> [DATA FOR THE TASK]:
************

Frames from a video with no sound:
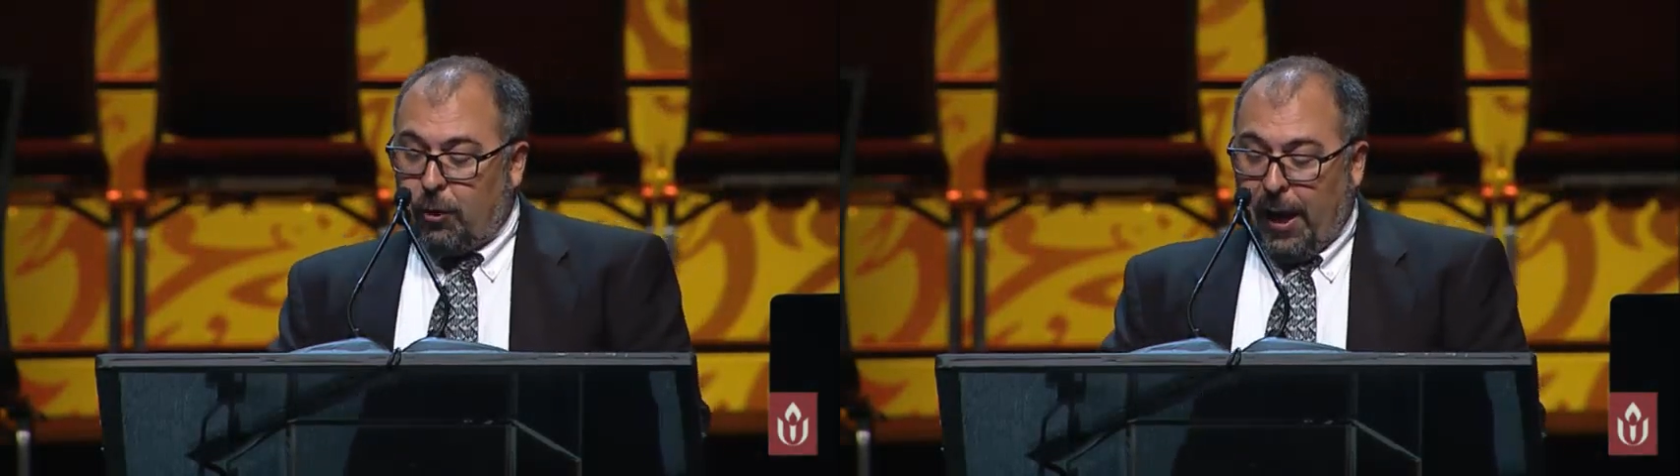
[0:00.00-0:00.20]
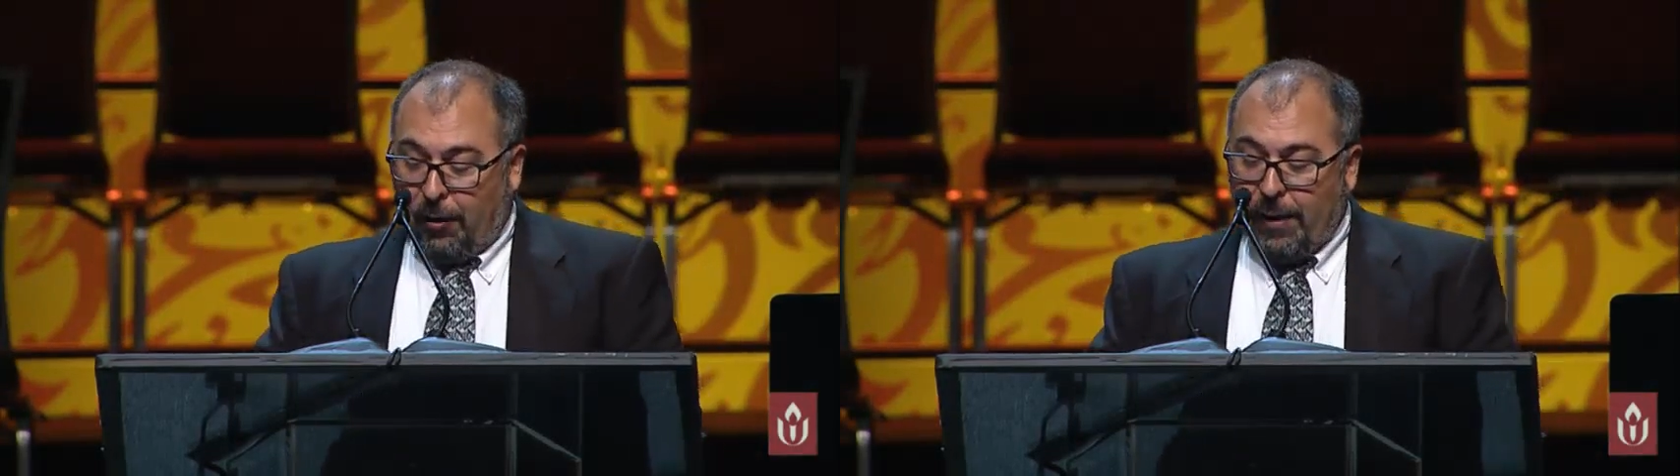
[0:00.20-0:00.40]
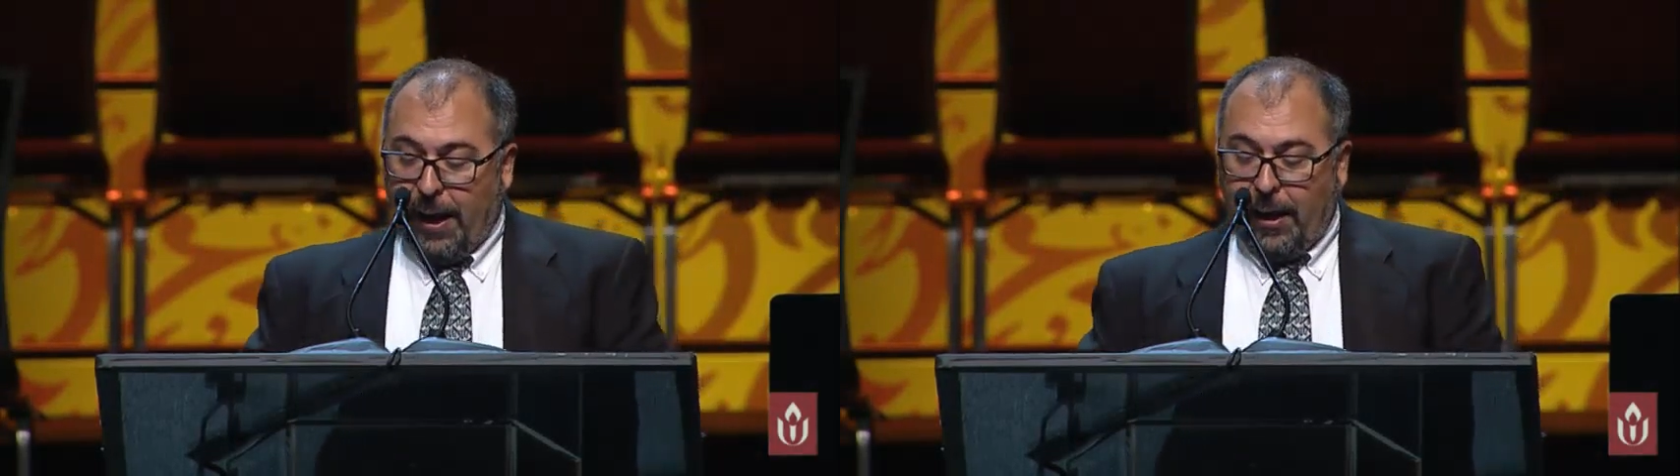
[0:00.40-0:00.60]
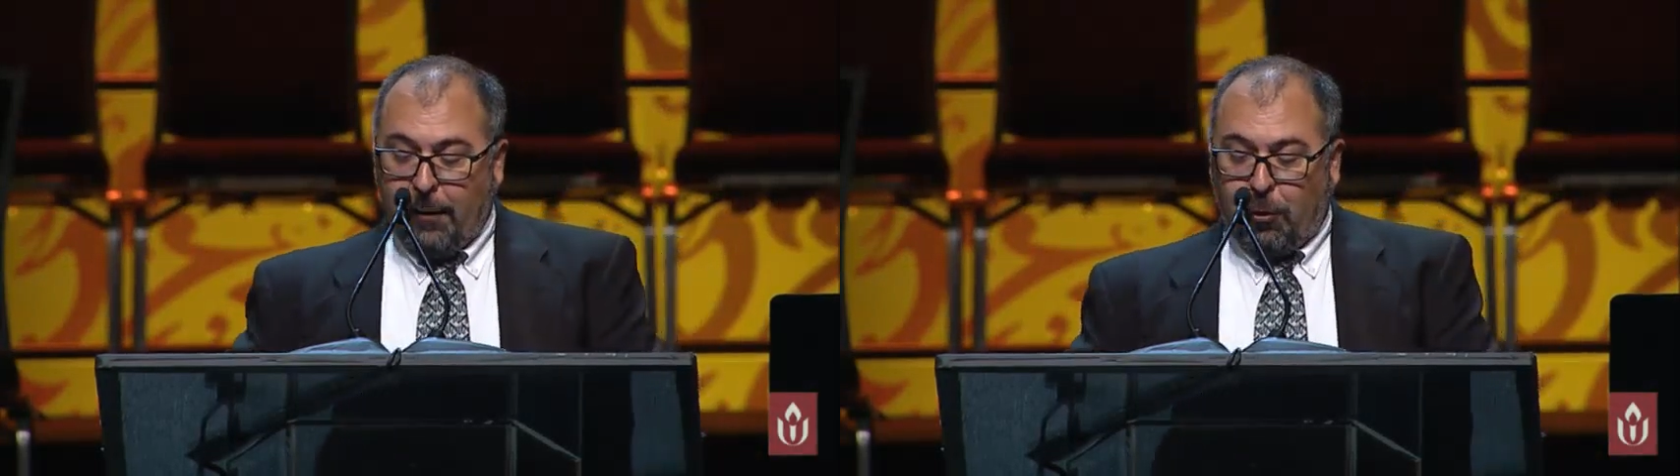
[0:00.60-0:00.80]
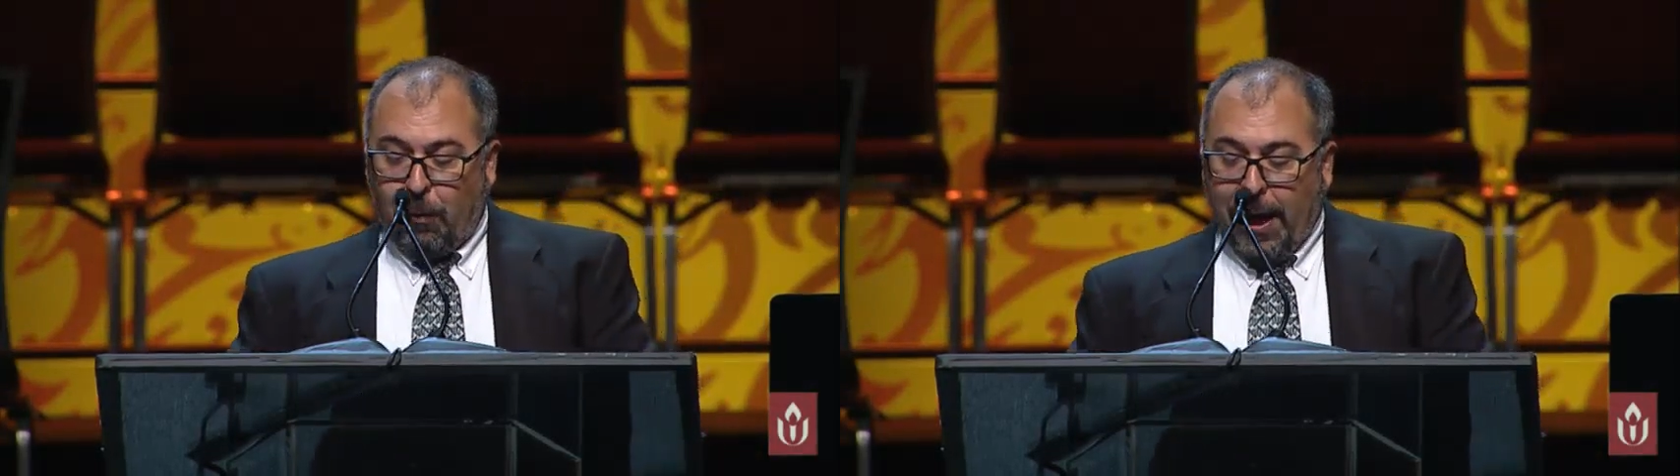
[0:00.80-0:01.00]

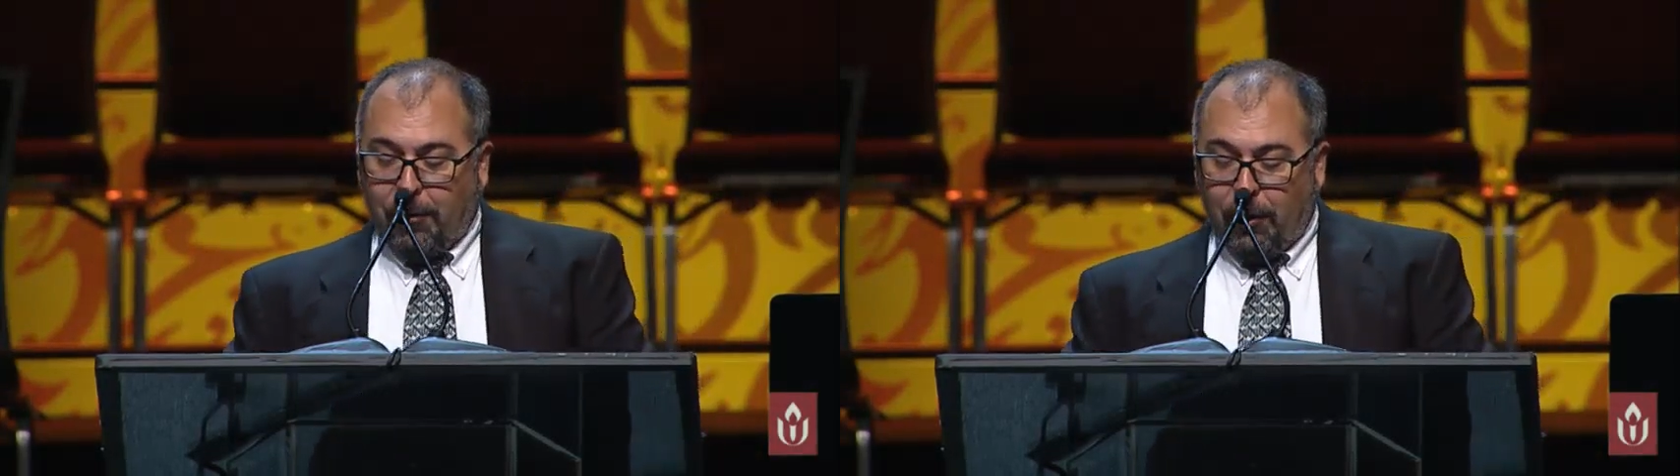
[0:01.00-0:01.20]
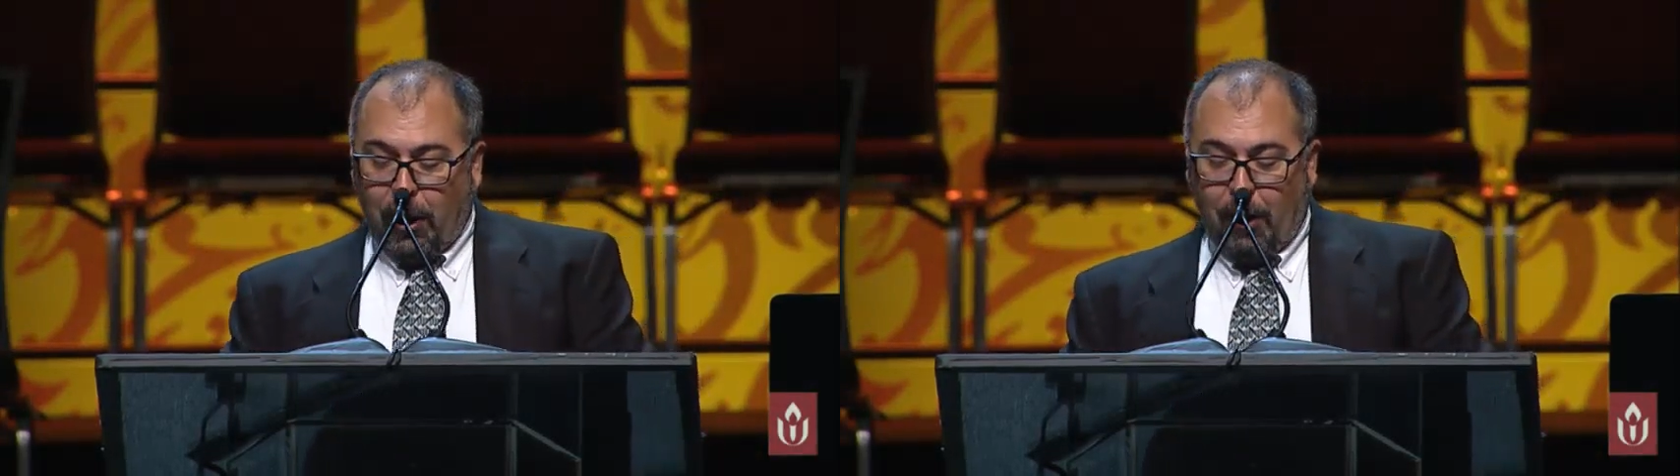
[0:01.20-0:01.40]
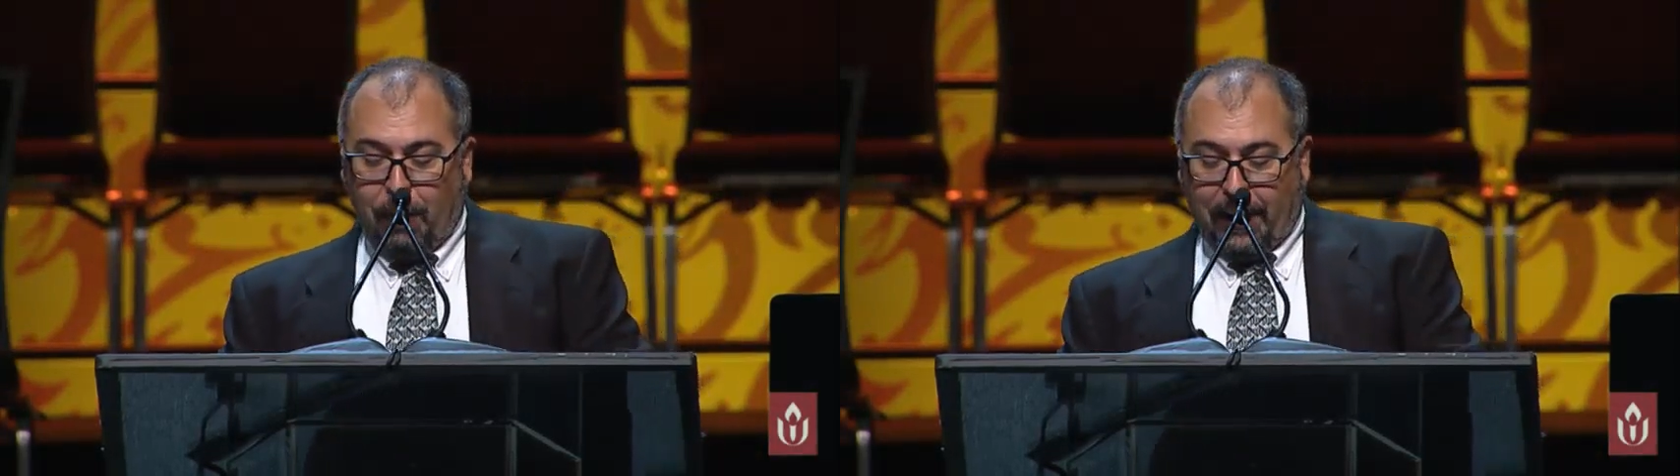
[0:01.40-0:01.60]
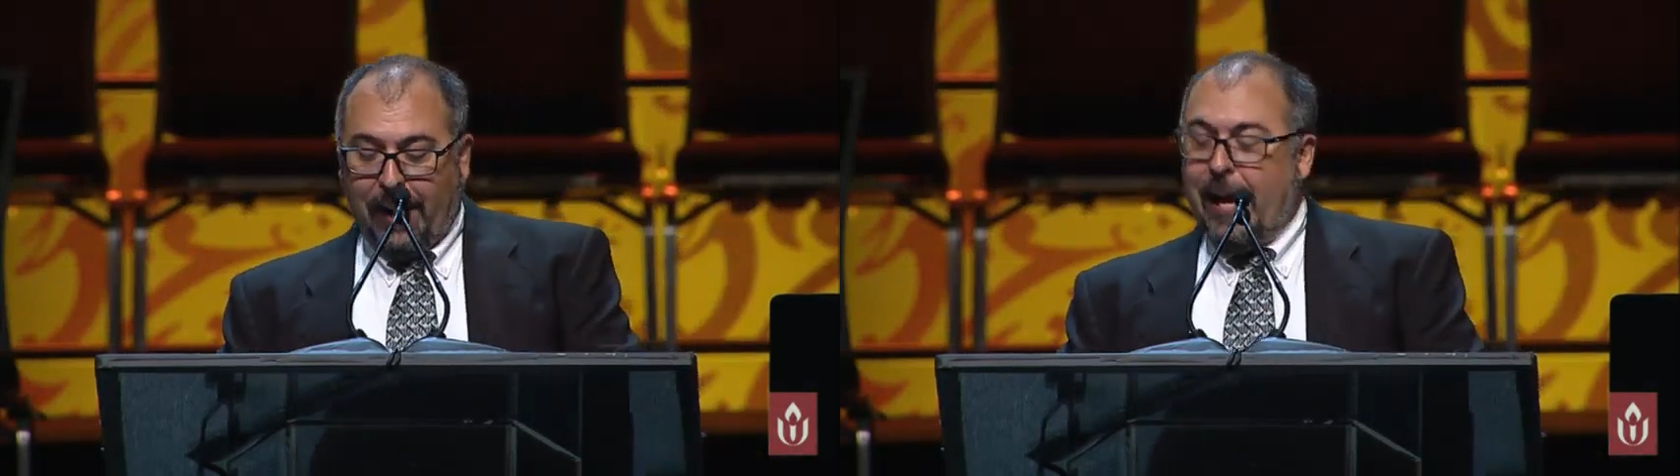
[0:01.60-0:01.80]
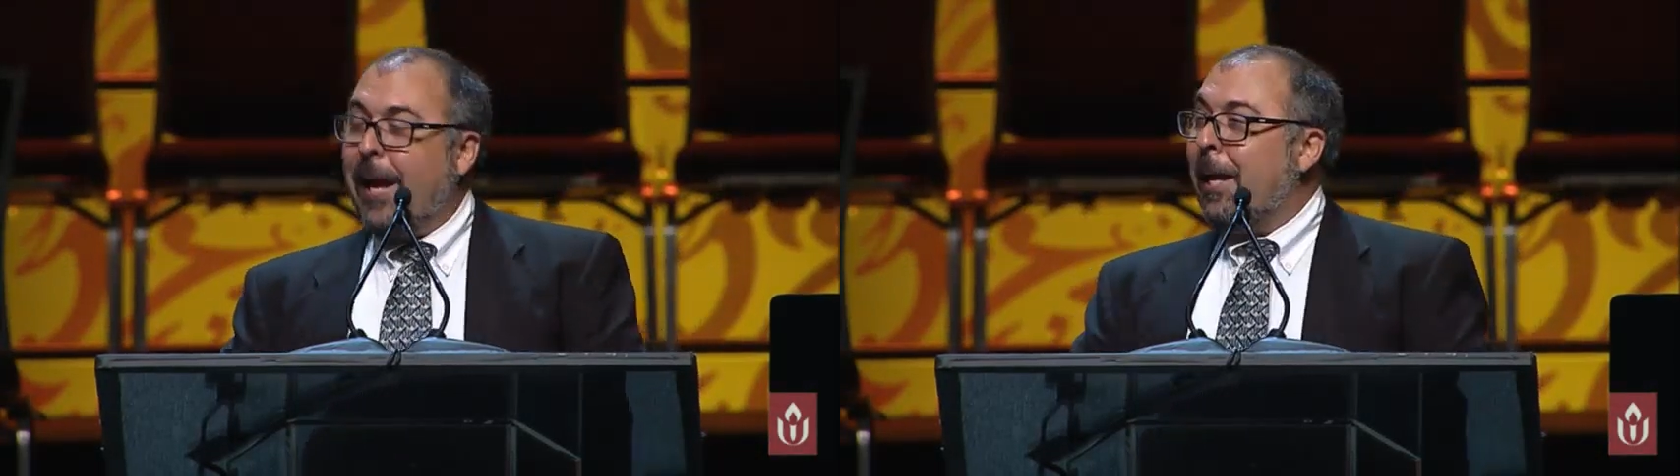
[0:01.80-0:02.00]
Executive Director of the
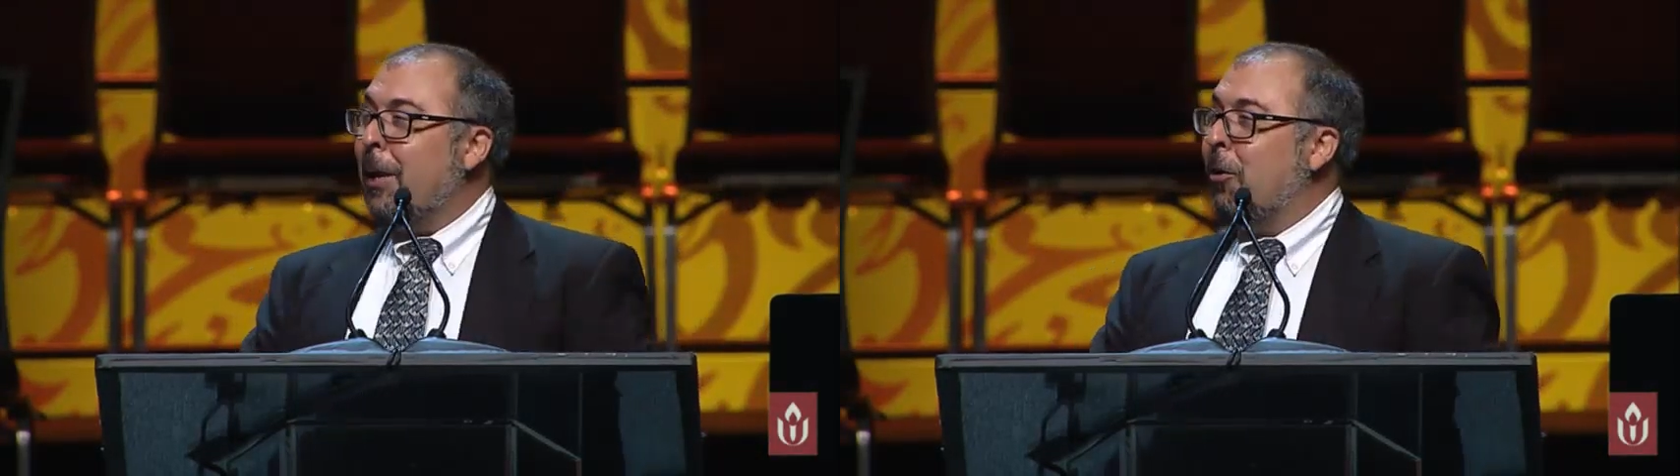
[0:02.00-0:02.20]
Canadian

************

> [BRIEF]: This exercise asks for the data above to be given again exactly, without pictures.

> [EXERCISE RESPONSE]:
Frames from a video with no sound:
[0:00.00-0:00.20]
[0:00.20-0:00.40]
[0:00.40-0:00.60]
[0:00.60-0:00.80]
[0:00.80-0:01.00]

[0:01.00-0:01.20]
[0:01.20-0:01.40]
[0:01.40-0:01.60]
[0:01.60-0:01.80]
[0:01.80-0:02.00]
Executive Director of the
[0:02.00-0:02.20]
Canadian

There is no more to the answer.